LJ March 2010 - Troubleshooting Part 1

Troubleshooting Part 1 - great article, looking forward to the series.

I’m a 20+ year IT veteran and a 10+ year linux user but I’m still trying to get my head around this ‘Load Average’ concept.

Currently contracting to a large Australian telco on capacity planning their media assets and have been looking into load average more closely. Between us we might be able to get to the bottom of it. (I’m aware you have limited space to explain a topic some could write a thesis on but here goes anyway…)

Re your statement;
‘If I have a load of 1, the cpu is busy enough that 1 process is having to wait for cpu time’.

I have been using the philosophy that load average corresponds to the number of cpu’s, so on a single cpu system a load average of 1 equals a system running at 100%. It would need to exceed a load average of 1 in order to have waiting cpu processes. I also don’t believe the load average corresponds directly to the number of waiting processes – a load average of 2 does not mean 2 waiting processes.

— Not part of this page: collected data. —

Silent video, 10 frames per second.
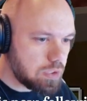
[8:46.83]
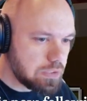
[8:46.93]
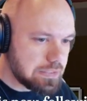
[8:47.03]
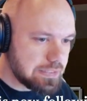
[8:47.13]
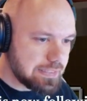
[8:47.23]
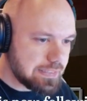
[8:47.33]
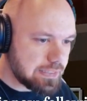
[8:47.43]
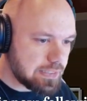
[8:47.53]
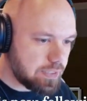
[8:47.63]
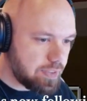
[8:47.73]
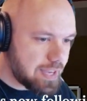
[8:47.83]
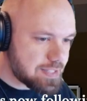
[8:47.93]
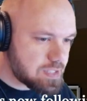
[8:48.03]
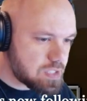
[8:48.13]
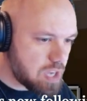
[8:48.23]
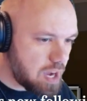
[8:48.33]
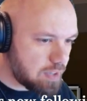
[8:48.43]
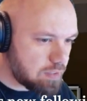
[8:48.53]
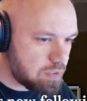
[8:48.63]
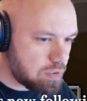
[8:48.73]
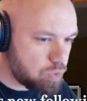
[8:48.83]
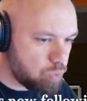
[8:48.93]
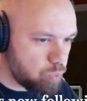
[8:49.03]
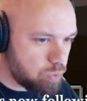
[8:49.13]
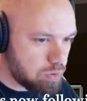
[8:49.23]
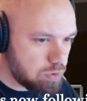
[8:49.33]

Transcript: Ugh, that's not cool.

The other issue comes from virtualisation technologies. One of the drivers here is to increase utilisation of the large number of physical servers that have low cpu utilisation. So does a load average of 1 (or 4 for a quad cpu system) mean high load or optimal performance? Is it good to run a system at 100% cpu for extended periods? My experience says no, but virtualisation goals say yes.

Comments welcome.

Nice point about the Linux File Cache, lost count of the number of times I’ve had to explain this one.